Simulate annealing a single stranded piece of DNA to a double_stranded template.

anneal_forward(other, min_bases=13, depth=None)[source]

Anneal a sequence in the forward direction.

anneal_reverse(other, min_bases=13, depth=None)[source]

Anneal a sequence in the reverse direction.

annotate(start, end, name, feature_type=None, color=None, strand=None)[source]

Annotate a regions.

Parameters
  • start (int) – start

  • end (end) – end (inclusive)

  • name (basestring) – feature name

  • feature_type (basestring) – feature type (default=misc)

  • color (basestring) – optional feature color

Returns

new feature

Return type

Feature

c()[source]

Complement the sequence in place.

property circular

Alias for cyclic.

static collect_nodes(nodes)

Return all visisted nodes and return an unordered set of nodes.

Returns

all visited nodes

Return type

set

compare(other: jdna.linked_list.DoubleLinkedList) → bool

Compares two linked lists. If both are cyclic, will attempt to reindex.

Parameters

other (DoubleLinkedList) – other linked list

Returns

whether sequence data is equivalent

Return type

bool

complement()[source]

Complement the sequence in place.

copy_slice(start: jdna.linked_list.Node, end: jdna.linked_list.Node) → jdna.linked_list.DoubleLinkedList

Return a copy of the sequence between ‘start’ and ‘end’ nodes.

If start is None, return the slice copy from head to end. If end is None, return copy from start to tail. If both start and end are None return None.

digest(enzymes, as_names=False)[source]

Supply either a Bio.RestrictionSite or a tuple of (seq, cut1, cut2)

e.g. (‘GTTTAAAC’, 4, -4)

Parameters

enzymes (list (of tuple|Bio.RestrictionSite)) – either a Bio.RestrictionSite or a tuple of (seq, cut1, cut2)

Returns

list of sequences

Return type

list

dsanneal(dsDNA, min_bases=13, depth=None)[source]
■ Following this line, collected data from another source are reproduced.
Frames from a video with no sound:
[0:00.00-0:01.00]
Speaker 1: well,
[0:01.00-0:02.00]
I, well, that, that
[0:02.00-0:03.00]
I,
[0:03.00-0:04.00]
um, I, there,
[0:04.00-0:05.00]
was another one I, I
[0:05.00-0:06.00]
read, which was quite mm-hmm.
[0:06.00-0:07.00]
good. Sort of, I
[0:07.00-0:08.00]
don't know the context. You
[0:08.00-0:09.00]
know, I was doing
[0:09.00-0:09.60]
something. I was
Simulate annealing a double stranded piece of DNA to a double_stranded template.

property features

Return a list of feature positions.

Parameters

with_nodes (bool) – if True, will return a tuple composed of a feature to position dictionary and a feature to start and end node. If False, will just return a feature to position dictionary

Returns

feature positions dictionary OR tuple of feature positions dictionary and feature node dictionary

Return type

tuple

property features_list

Returns set of features contained in sequence.

Returns

set of features in this sequence

Return type

set

static find_ends(nodes)

Efficiently finds the head and tails from a group of nodes.

find_feature_by_name(name)[source]

Find features by name.

Parameters

name (basestring) – feature name

Returns

list of features

Return type

list

find_iter(query: jdna.linked_list.DoubleLinkedList, min_query_length: int = None, direction: int = <Direction.FORWARD: 1>, protocol: Callable = None, depth: int = None)
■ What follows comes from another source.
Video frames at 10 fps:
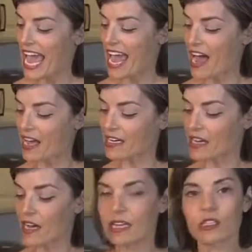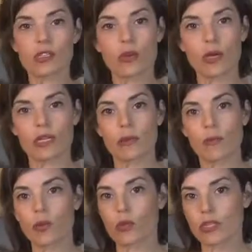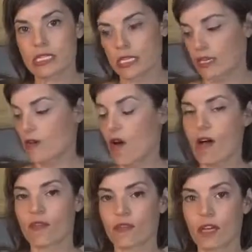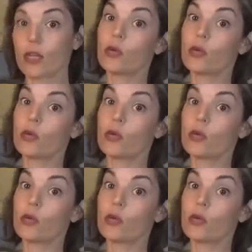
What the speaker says: And I just quickly pulled the skin off of it.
Iteratively finds positions that match the query.

Parameters
  • query (DoubleLinkedList) – query list to find

  • min_query_length (inst) – the minimum number of matches to return. If None, find_iter will only return complete matches

  • direction (int or tuple) – If Direction.FORWARD (+1), find iter will search from the query head and search forward, potentially leaving a ‘tail’ overhang on the query. If Direction.REVERSE (-1), find iter will search from the query tail and search reverse, potentially leaving a ‘head’ overhang on the query. If a tuple, the template_direction and query_direction are set respectively.
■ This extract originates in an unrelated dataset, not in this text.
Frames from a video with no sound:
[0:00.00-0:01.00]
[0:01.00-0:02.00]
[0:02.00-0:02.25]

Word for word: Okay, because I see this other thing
  • protocol (callable) – the callable taking two parameters (as Node) to compare during find. If None, defaults to ‘equivalent’

Returns

list of LinkedListMatches

Return type

list

inclusive_range(i: int, j: int) → Generator[jdna.linked_list.Node, None, None]

Return generator for inclusive nodes between index i and j.

If i is None, assume i is the head node.

json()[source]

Print sequence to a json dictionary.

classmethod load(data)[source]

Load a sequence from a json formatted dictionary.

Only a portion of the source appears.